By noon, most dogs are back from their walks. I administer medications to those that need it, then I start making their food and feed them. I leave at 1 p.m. and come back at 5 to give the volunteers their dogs for the night walk. It’s the same process as the morning: I walk the tough dogs around, clean their food bowls, give new food to those that need it, then play with some.
By 7 p.m. I do all the mailings and organize benefits and events with people wanting to help us, or I schedule tours and special visitations and/or community service for people. My dogs come back by 8, and there’s one more round of clean up and medications. Then it’s lights out until I come back the next day.
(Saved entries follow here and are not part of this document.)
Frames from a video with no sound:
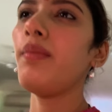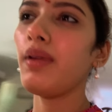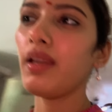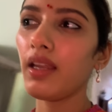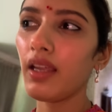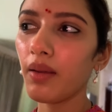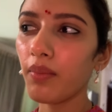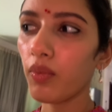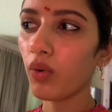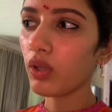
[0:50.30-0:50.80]
मेरी
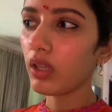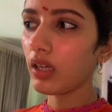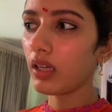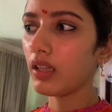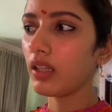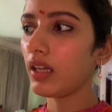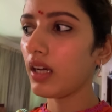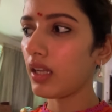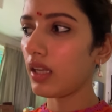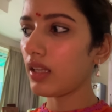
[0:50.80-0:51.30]
एक बहुत ही
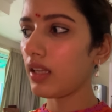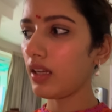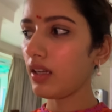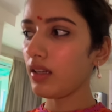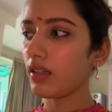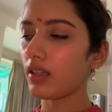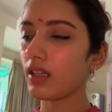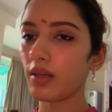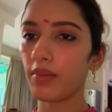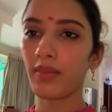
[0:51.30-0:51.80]
गंदी आदत है
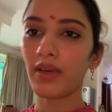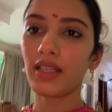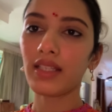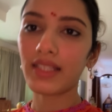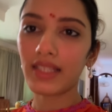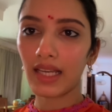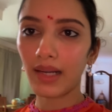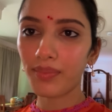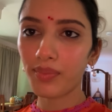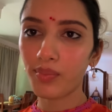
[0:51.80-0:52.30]
कि मैं
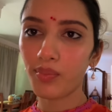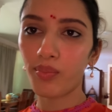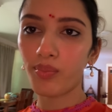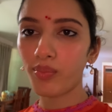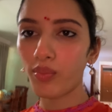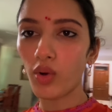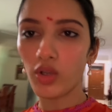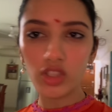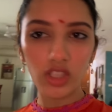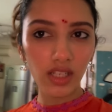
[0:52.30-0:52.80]
स्क्रिप्ट
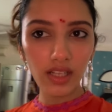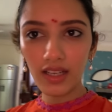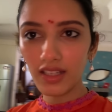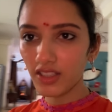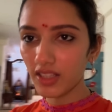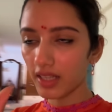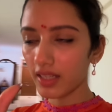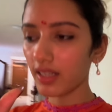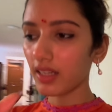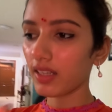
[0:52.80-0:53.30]
बहुत जल्दी
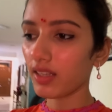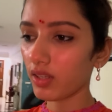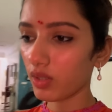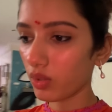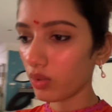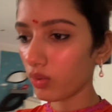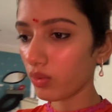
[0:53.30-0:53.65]
रिजेक्ट कर देती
Have you had a favorite animal resident?
I have a couple that have been at the shelter for years now that I’m attached to, but I’m still hoping for the day they find their forever homes.
What sort of events does BARC get involved in?
Every year, we help organize this event called Broadway Barks that brings in celebrities and other organizations to raise awareness of [achieving] no more homeless animals. We also organize benefits and fundraising events that we cohost with neighborhood stores and community groups that want to help.
Does working at BARC make you depressed and/or angry about human nature?
Not depressed, maybe sorta angry, but it also makes you understand how people are. The angry and the happy is balanced, but happiness always wins, because for every idiot that has to surrender their animals because they didn’t have time for it, that turns into someone getting the same animal and giving them the best home and life. Down the road when you see the animal or it visits you, the dog tells you how thankful they are. That feeling alone takes over everything, so I just think of that.
The dog is here not because no one wants it or it’s too difficult, but because destiny wanted the dog to end up with a much more deserving life. I used to get really angry when people just dumped their animals without a proper reason except for being selfish, but I have learned to accept people’s behavior. My passion is for the gold at the end of the dog’s rainbow! The past becomes a memory, and unlike humans, dogs do not hold vengeance or ill will.
How does BARC stay in business?
We have a pet store that specializes in medicated and veterinary-approved foods that funds the shelter. We have a lot of volunteering events with corporate groups (Goldman Sachs, Credit Suisse, Gap, NYCares, etc), who donate to us. The animal rescue community does fundraising and benefits for us, as well as local stores and art groups that respect and love our causes.
What have you learned about dogs and cats since working at BARC?
What I learned over the past 10 years at BARC could fill a couple of books. I have learned about dealing with aggressive animals better than any book or person could have taught me. I have learned how to deal with dog bites and the fast reflex needed before anything bad happens during dog rescue. Most importantly, I have learned that my needs aren’t as important to an animal who only wants to be loved.
What one piece of advice would you give to pet owners?
Understand your animal and give them time.
Do you have celebrity volunteers and or donors that you’re able to talk about?
Bernadette Peters (The Jerk, Gypsy) is our biggest spokeswoman and helper. She hosts Broadway Barks every year with Mary Tyler Moore.
Lots of celebrities come through and help with the shelter by donating. Moby got a dog from us and donated, along with some new stars who might not be known yet. Reality celebrities from Project Runway and America’s Next Top Model have come by to help walk dogs and play with cats. The wife of one of the guys from Sepultura used to come by and walk Pit Bulls.
All color photos courtesy of Rop Vazquez.